NEWFANE — The public has rights, under a "prescriptive easement," to use a portion of the West River Trail in Dummerston, according to a ruling issued on Wed., Nov. 9 by Judge John W. Valente of the Windham County Superior Court.
The ruling also established that the non-profit group Friends of the West River Trail owns title to a two-acre disputed parcel of land including the trail itself, located at the Rice Farm Road end of the trail in Dummerston.
At that location, Melvin L. Mayo, the owner of several parcels of land along Rice Farm Road, had erected barriers intended to prevent use of the trail. In a judgment issued as part of his decision, Valente ordered that Mayo is "enjoined from interfering with the public's use of the railbed [the trail] for recreational purposes."
Further, he ruled that "members of the public may remove all fencing, debris, barriers, or signs discouraging use of the railbed in a fashion consistent with the terms of the easement."

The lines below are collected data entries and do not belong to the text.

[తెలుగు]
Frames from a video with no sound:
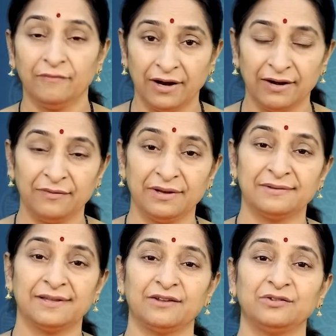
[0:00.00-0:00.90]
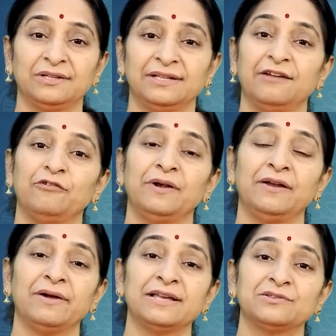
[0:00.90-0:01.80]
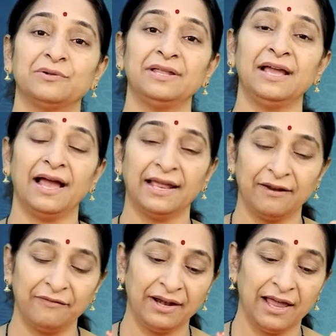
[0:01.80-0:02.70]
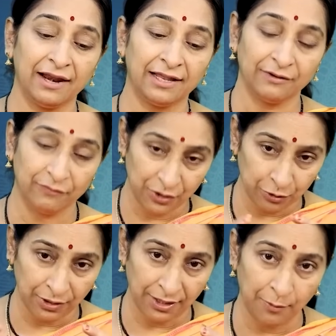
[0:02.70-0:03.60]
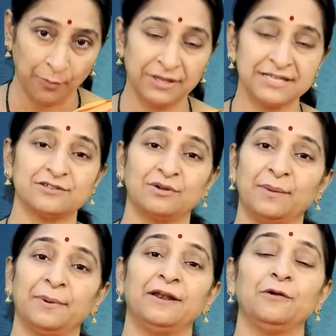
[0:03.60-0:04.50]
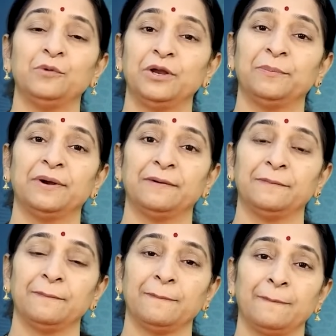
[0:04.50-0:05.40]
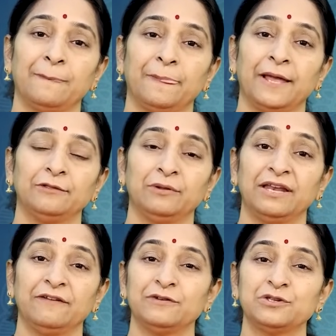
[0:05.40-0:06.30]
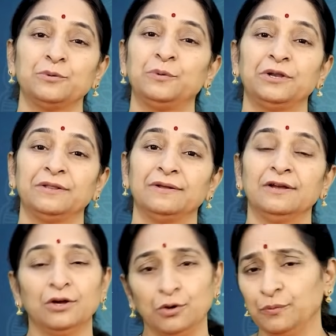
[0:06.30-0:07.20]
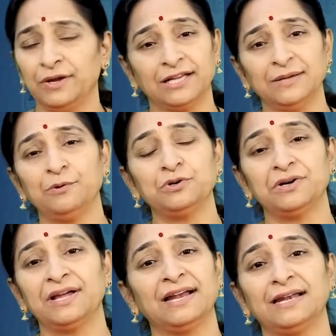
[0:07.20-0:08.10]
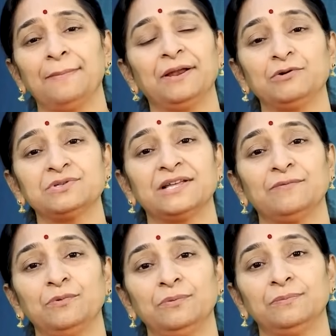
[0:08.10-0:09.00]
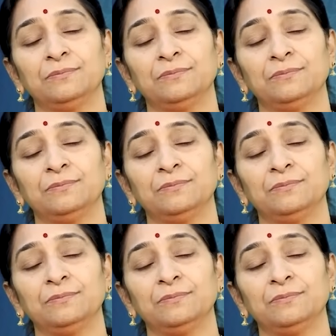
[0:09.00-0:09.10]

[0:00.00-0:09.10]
వాడిని సరస్వతిదేవి వీణ వాయిస్తోంది ఆయన వీణానాదం వింటూ తన బొమ్మలు చేసుకునే పనిలో మునిగిపోయాడు దాంతో ఆయనకు విసుగు పుట్టింది నువ్వు యజ్ఞపురుషుడిగా ఎట్లా పనికొస్తావు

A lawsuit had been brought by the Friends organization against Mayo, after efforts to resolve Mayo's land claims out of court were unsuccessful.
The prescriptive easement, as described by Valente in his ruling, provides that "all members of the public may use the railbed that runs through Mr. Mayo's southerly parcel for non-motorized recreation. This includes, but is not limited to, running, cycling, walking, snowshoeing, and cross-country skiing." The easement is based on trial testimony making clear the continuous use of the trail by the public over many decades.

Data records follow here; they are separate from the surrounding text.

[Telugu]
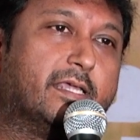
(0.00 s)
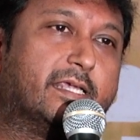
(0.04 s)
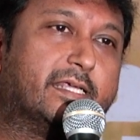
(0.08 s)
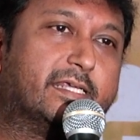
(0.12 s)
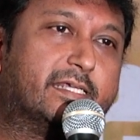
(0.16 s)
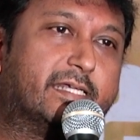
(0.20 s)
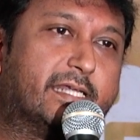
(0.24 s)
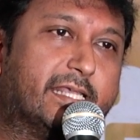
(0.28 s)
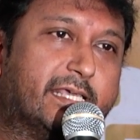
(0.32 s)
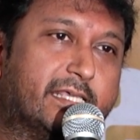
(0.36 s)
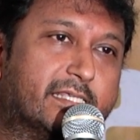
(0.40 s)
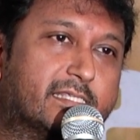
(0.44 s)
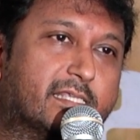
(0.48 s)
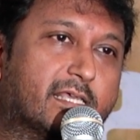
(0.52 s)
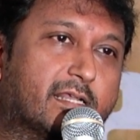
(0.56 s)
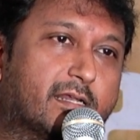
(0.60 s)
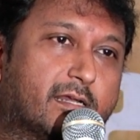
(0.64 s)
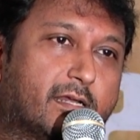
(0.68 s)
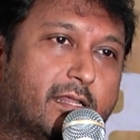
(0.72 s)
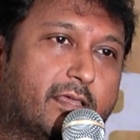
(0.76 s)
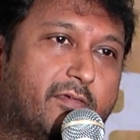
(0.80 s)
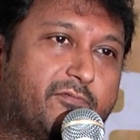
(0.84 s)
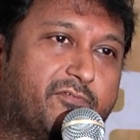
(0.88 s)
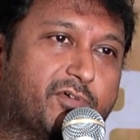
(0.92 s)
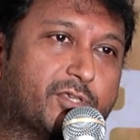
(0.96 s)
ఈ
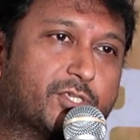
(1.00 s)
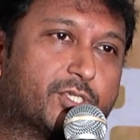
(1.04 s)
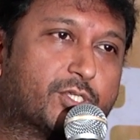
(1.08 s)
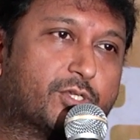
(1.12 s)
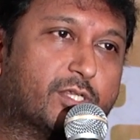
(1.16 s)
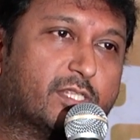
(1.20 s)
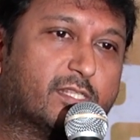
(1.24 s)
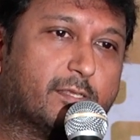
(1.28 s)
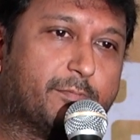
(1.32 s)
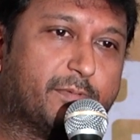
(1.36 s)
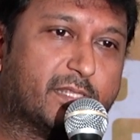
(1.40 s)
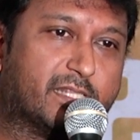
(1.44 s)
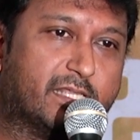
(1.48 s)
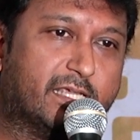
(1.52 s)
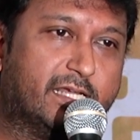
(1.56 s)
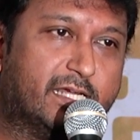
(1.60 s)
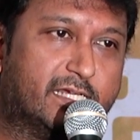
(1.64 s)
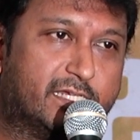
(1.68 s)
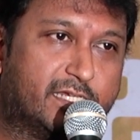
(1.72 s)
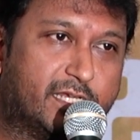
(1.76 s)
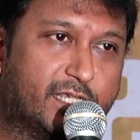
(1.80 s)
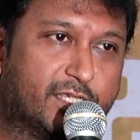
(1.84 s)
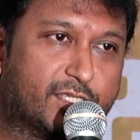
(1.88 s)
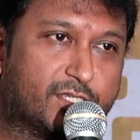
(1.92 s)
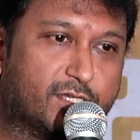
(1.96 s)
టీజర్ని ఫస్ట్ ఇంత పెద్ద
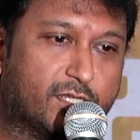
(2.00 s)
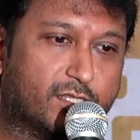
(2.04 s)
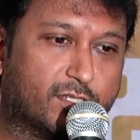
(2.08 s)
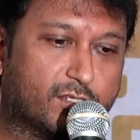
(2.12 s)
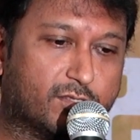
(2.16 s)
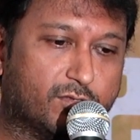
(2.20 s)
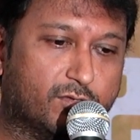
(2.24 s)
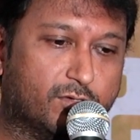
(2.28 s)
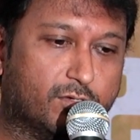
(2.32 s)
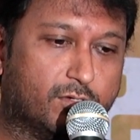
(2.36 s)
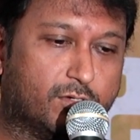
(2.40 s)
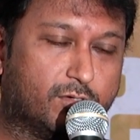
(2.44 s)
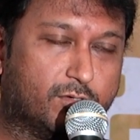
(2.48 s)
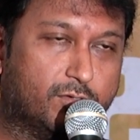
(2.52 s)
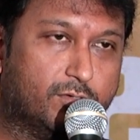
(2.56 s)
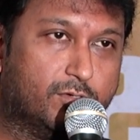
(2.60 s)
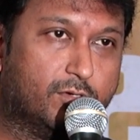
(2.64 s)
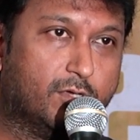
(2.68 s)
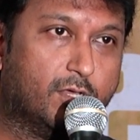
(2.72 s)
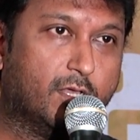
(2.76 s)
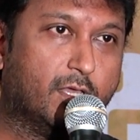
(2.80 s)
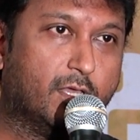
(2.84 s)
హిట్ చేసినందుకు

Valente added that "the public may make reasonably necessary repairs to continue this use, such as clearing brush, mowing and repairing flooding or culverts that impede recreational use of the trail."

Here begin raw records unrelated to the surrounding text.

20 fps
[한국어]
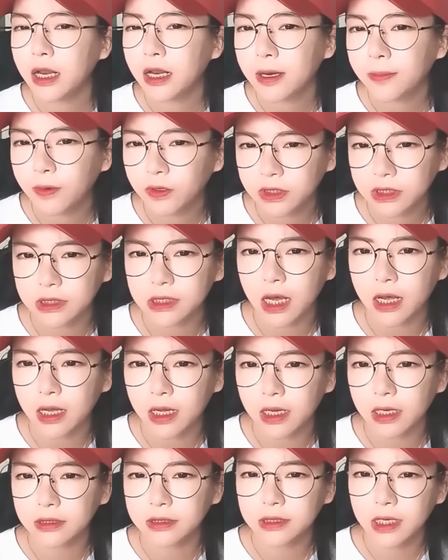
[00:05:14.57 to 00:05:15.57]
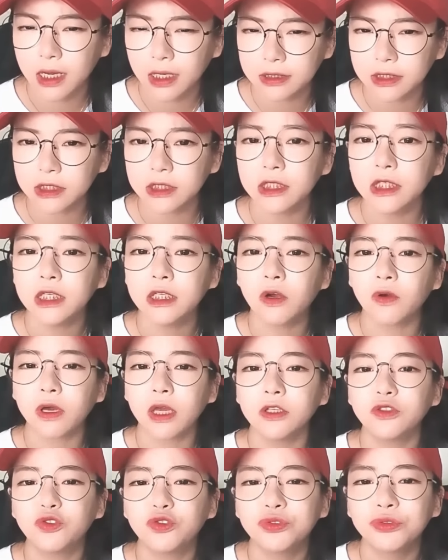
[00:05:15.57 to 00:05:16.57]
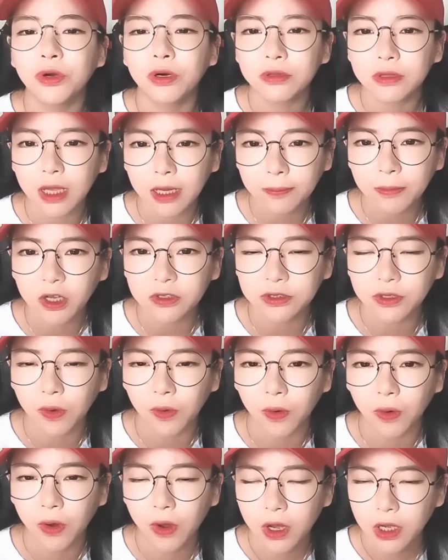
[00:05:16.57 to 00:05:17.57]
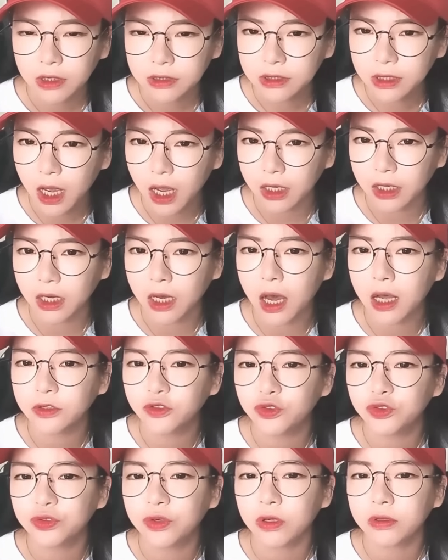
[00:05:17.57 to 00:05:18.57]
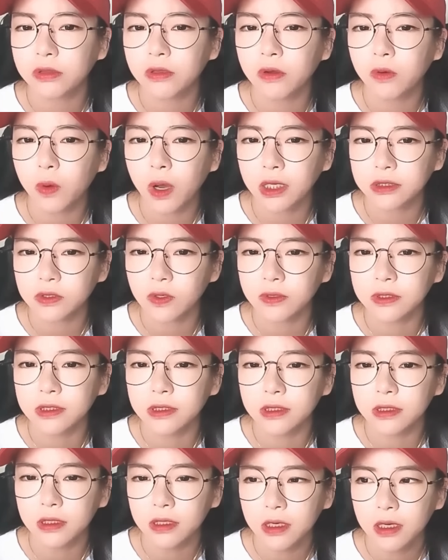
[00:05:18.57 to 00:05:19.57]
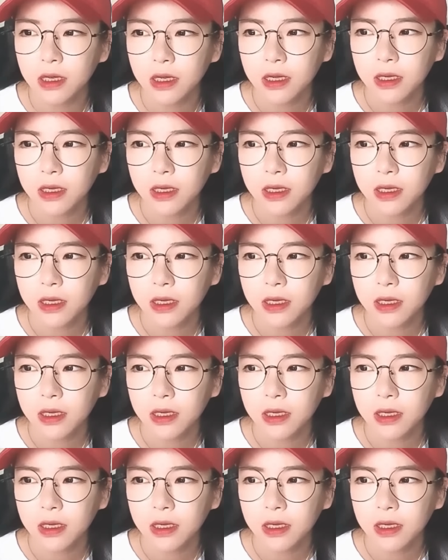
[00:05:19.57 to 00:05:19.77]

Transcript: 할아버지가 자신이 이렇게 죽었다면서 자기가 죽었던 과정을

The trail is located on the railbed of the former 36-mile West River Railroad, which operated from Brattleboro to Londonderry from 1880 to 1936. After the railroad ceased operations, the iron rails were sold for scrap, and much of the route became a trail, used informally for decades for recreational purposes.
Friends of the West River Trail was founded in 1992 to repair and restore the trail, beginning with the 16-mile upper section from Londonderry to Townshend. In 2012, the group began repairing and improving the 3.5-mile lower section from Brattleboro to Dummerston. It acquired several adjoining parcels, including the land at the Rice Farm Trailhead involved in the dispute, and the 21-acre Riverstone Preserve located in Brattleboro.
"This removes any doubts the public may have had about using the full length of the lower section of the trail, from the trailhead near the Marina Restaurant all the way to Rice Farm Road," said Lester Humphreys, chair of the steering committee for the lower section of the trail. "We have enjoyed good relations with many of the landowners along the trail, and as stewards of the trail, we look forward to working with all of them in the future."
Humphreys also pointed to the newly-restored trail section below the new I-91 bridge. "All the bridge work is done now, and that section has been beautifully restored by Bazin Brothers, as contractor for PCL, the bridge builders," he said.